** Opening INPUT block **

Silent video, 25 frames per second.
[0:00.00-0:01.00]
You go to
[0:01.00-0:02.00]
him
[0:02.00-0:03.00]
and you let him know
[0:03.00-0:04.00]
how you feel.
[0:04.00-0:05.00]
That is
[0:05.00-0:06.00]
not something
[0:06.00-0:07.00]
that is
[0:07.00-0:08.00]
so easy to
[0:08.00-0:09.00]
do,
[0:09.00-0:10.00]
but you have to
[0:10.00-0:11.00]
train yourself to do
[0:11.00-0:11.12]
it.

** Closing INPUT block **
** Opening INPUT block **

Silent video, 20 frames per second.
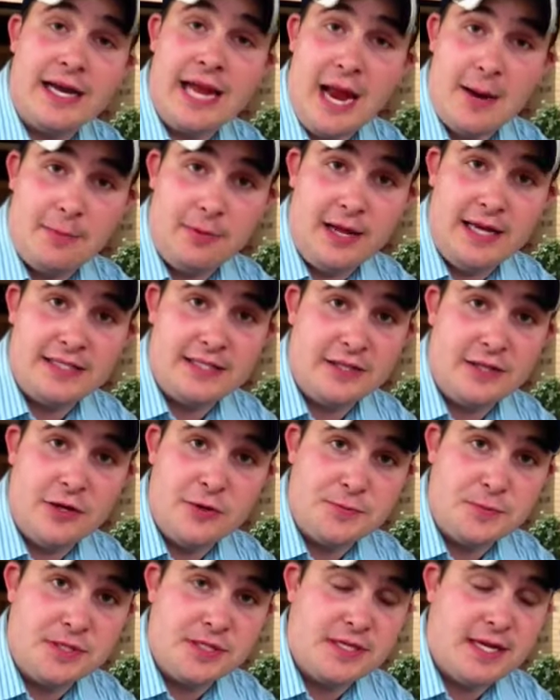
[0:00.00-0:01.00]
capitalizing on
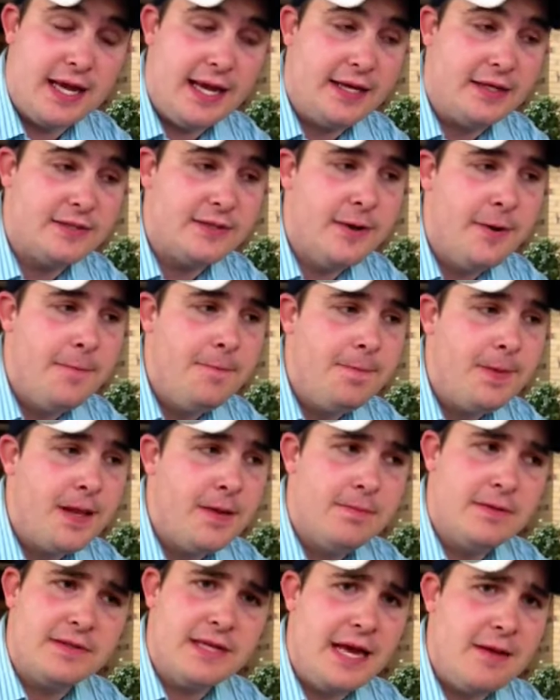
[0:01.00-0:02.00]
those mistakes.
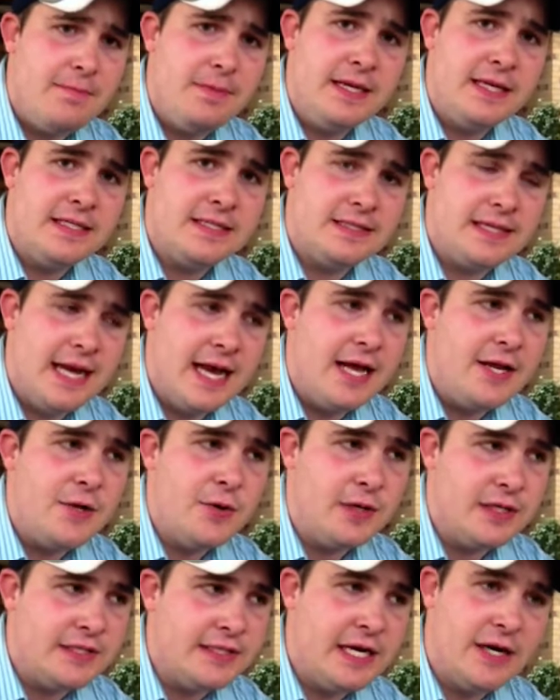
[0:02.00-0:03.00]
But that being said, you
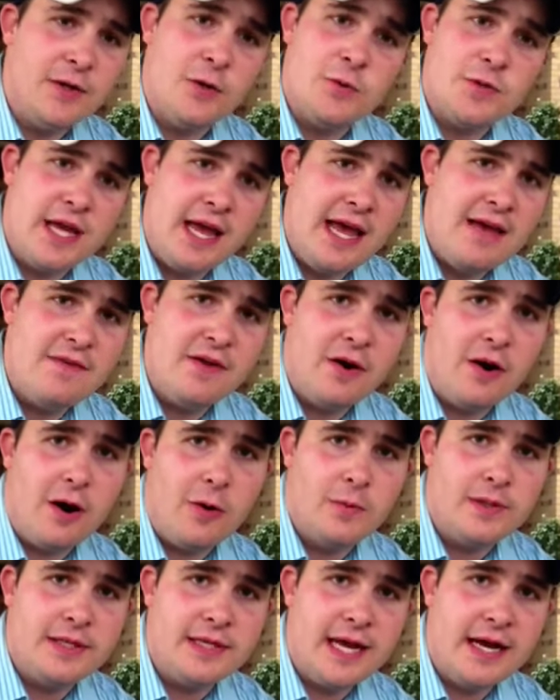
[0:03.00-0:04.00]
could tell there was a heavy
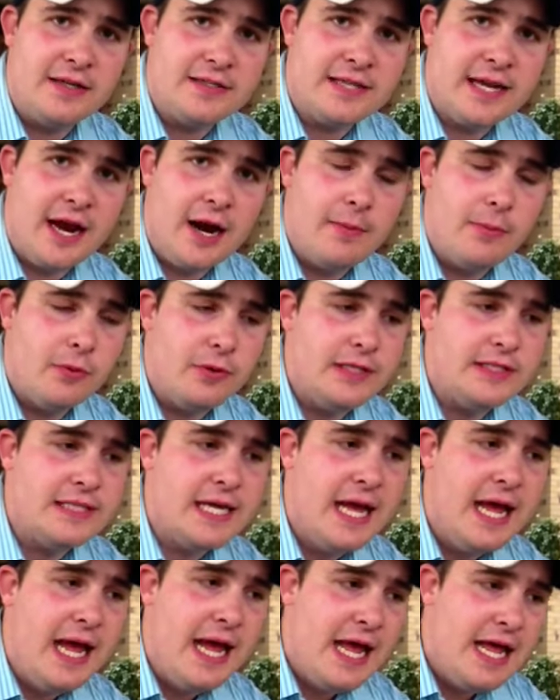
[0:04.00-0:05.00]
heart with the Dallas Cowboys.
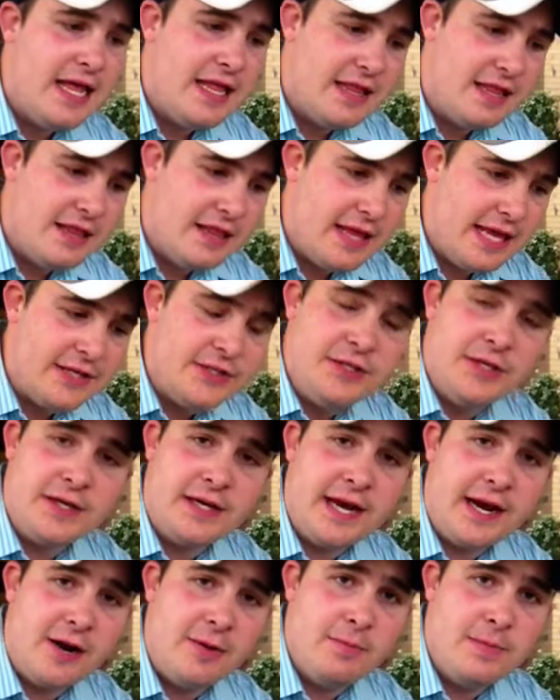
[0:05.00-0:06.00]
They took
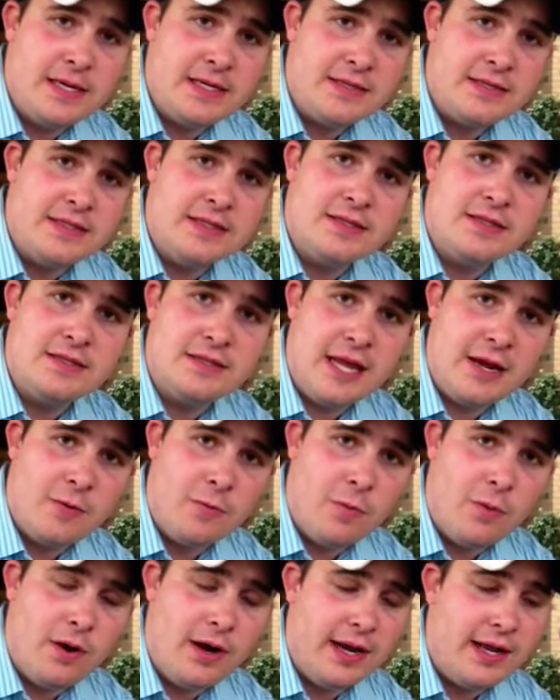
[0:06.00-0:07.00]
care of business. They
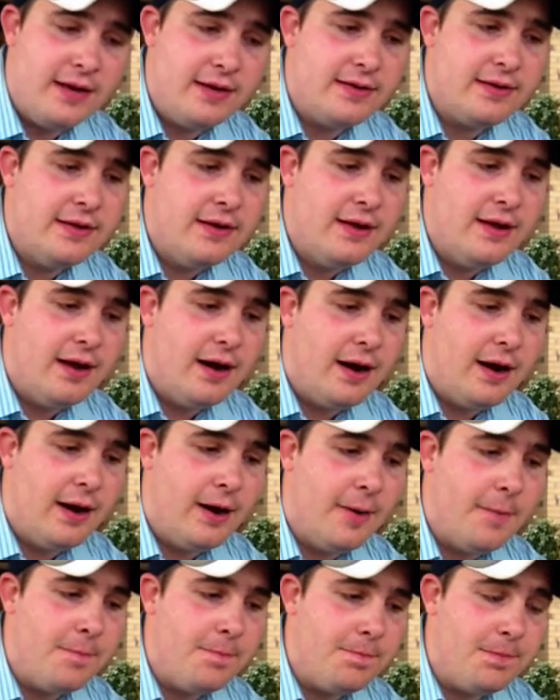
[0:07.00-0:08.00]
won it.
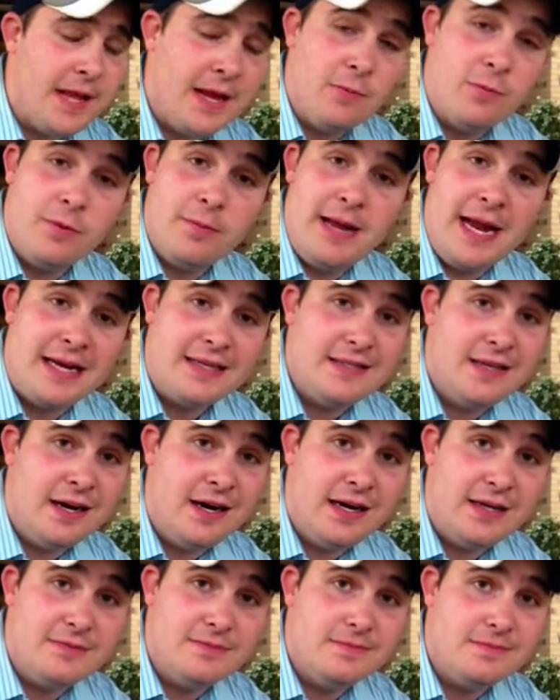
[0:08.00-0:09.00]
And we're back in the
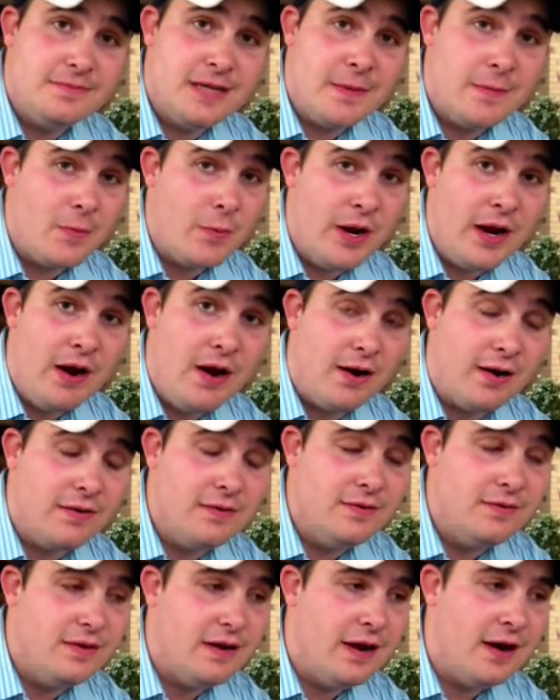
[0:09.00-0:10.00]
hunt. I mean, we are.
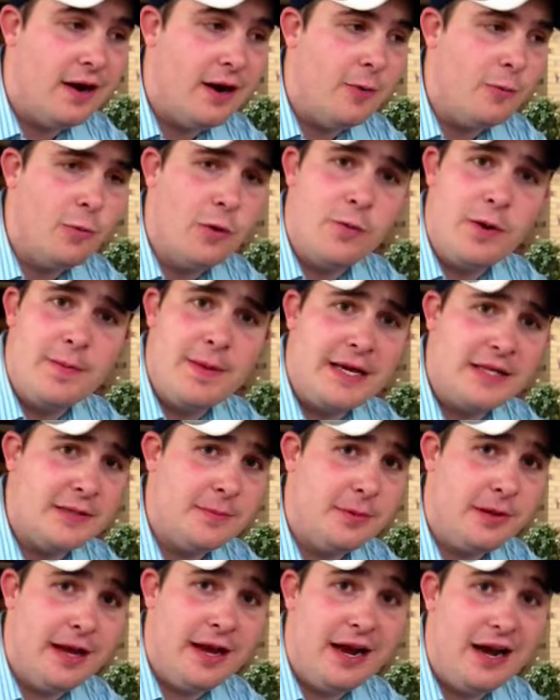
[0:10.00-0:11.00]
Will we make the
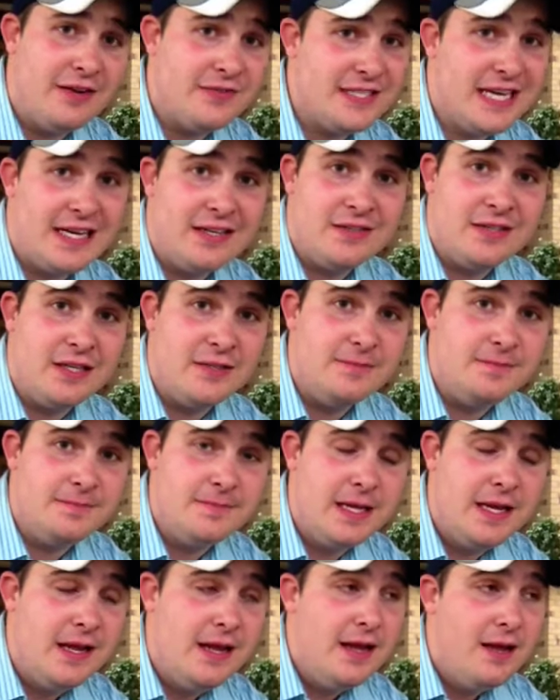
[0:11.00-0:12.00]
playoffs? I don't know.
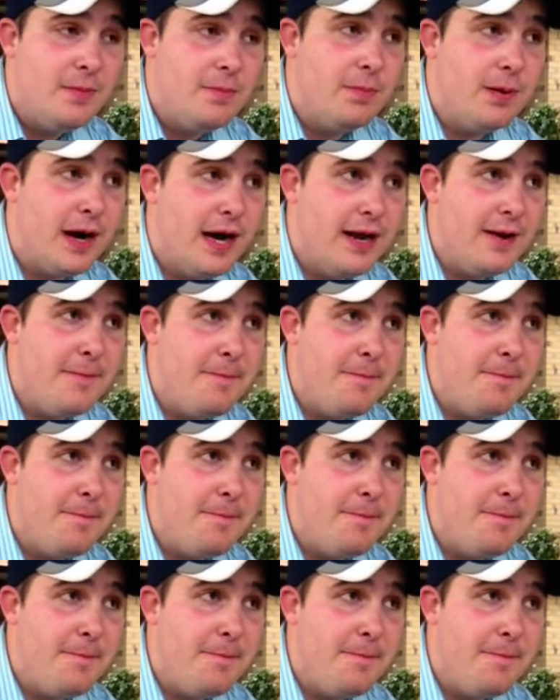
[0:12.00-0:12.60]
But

** Closing INPUT block **

» YOUR ASSIGNMENT
Copy down each line in the entries that has the word "second".

» RESPONSE AREA
Silent video, 25 frames per second.
Silent video, 20 frames per second.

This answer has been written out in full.